May 18, 2018 17:31
Плакать не хочется, но щиплет глаза.
Я поскуливаю, я грущу. Больше по утрам.
Может от того, что сам факт смерти пугает.
Но больше от того, что я жадная до того, чего уже не будет, мне жалко разговоров, чашек чая, дурацких пересыльных видео в ватсап. Пропущенных вызовов от тебя мне жалко больше всего. Это ли называют скорбью?
Мой хороший, а может это такая фантомная боль: отнято, что было всегда частью меня, данностью, одной из координат, задающей мой объём, а теперь живи как хочешь, плоским, векторным отрезком из сегодня к уже своей смерти.
Папа, кто ж знает, каким ты был взаправду? И смогу ли я рассказать, не обманувшись и в своих представлениях? Ты любил Высоцкого, гонял лошадей пацаном на пастбище, был щеглом с иголочки, писал стихи. И важно ли это?

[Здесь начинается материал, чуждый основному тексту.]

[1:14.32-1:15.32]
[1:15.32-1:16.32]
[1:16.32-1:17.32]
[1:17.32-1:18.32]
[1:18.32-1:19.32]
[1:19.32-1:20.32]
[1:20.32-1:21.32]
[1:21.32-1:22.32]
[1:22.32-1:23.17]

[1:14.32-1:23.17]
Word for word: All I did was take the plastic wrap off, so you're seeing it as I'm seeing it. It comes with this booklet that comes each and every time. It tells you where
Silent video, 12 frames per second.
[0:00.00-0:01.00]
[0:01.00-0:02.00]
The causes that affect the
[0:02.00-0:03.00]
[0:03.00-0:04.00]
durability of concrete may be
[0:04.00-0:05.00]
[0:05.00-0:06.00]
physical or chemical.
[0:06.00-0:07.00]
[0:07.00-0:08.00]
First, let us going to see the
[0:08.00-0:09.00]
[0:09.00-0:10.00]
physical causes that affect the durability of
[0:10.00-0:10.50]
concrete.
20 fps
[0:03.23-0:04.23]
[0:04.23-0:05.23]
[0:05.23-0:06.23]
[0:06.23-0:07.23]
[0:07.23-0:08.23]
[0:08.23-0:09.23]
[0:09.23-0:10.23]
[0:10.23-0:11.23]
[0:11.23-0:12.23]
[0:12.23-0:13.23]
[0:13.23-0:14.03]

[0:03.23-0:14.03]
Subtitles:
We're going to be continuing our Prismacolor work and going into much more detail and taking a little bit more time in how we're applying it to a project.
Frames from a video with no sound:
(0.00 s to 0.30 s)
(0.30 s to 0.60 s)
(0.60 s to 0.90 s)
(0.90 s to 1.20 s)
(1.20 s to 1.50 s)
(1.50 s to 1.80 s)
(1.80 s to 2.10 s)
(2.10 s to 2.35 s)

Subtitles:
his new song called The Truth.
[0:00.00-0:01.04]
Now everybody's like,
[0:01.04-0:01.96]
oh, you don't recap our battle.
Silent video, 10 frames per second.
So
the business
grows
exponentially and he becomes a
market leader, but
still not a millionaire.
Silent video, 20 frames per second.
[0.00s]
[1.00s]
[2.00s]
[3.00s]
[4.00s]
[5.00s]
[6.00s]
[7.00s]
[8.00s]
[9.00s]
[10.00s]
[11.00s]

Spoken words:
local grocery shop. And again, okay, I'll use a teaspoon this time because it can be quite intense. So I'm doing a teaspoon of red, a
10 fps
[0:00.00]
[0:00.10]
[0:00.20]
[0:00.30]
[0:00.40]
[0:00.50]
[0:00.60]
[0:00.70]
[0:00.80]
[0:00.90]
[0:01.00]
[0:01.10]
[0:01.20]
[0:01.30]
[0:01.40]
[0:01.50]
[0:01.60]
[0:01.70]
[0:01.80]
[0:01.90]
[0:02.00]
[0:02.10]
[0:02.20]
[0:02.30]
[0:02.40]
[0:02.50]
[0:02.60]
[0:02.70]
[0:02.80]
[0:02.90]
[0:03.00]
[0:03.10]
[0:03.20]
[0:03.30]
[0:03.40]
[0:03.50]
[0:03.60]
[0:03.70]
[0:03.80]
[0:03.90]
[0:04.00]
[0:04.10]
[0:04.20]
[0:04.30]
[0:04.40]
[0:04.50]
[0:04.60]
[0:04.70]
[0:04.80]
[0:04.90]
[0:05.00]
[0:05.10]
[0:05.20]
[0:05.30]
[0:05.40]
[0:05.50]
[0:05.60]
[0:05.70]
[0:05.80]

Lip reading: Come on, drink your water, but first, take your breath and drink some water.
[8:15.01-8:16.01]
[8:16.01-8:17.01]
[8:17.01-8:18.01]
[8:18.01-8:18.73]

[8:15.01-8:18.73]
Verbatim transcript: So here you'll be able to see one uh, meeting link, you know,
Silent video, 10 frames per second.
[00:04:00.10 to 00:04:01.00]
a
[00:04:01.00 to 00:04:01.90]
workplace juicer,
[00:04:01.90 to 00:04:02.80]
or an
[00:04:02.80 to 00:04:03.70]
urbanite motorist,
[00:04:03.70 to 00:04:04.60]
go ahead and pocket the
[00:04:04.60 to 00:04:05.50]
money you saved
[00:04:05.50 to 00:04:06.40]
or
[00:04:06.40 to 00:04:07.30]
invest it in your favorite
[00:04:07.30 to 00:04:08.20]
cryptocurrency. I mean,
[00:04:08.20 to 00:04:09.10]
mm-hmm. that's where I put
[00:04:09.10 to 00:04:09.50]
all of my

Каким ты был живым никто-никто никогда-никогда и не станет. Как запомнить-запечатлеть твою самость? Пронести через себя. Передать через внуков.
Как же хочется, помнить тебя словно вчера говорили, а сегодня списывались.
Мой любименький, мой родненький, как же хочется знать, что тебе там легко. И что, вообще, это такое «там»?
Я как будто помню день знакомства с тобой: с твоих больших ладоней, которые держат меня, тридцать с лишним лет назад.
И до прижатых к тебе моих плеч в декабре для неловкого снимка на память.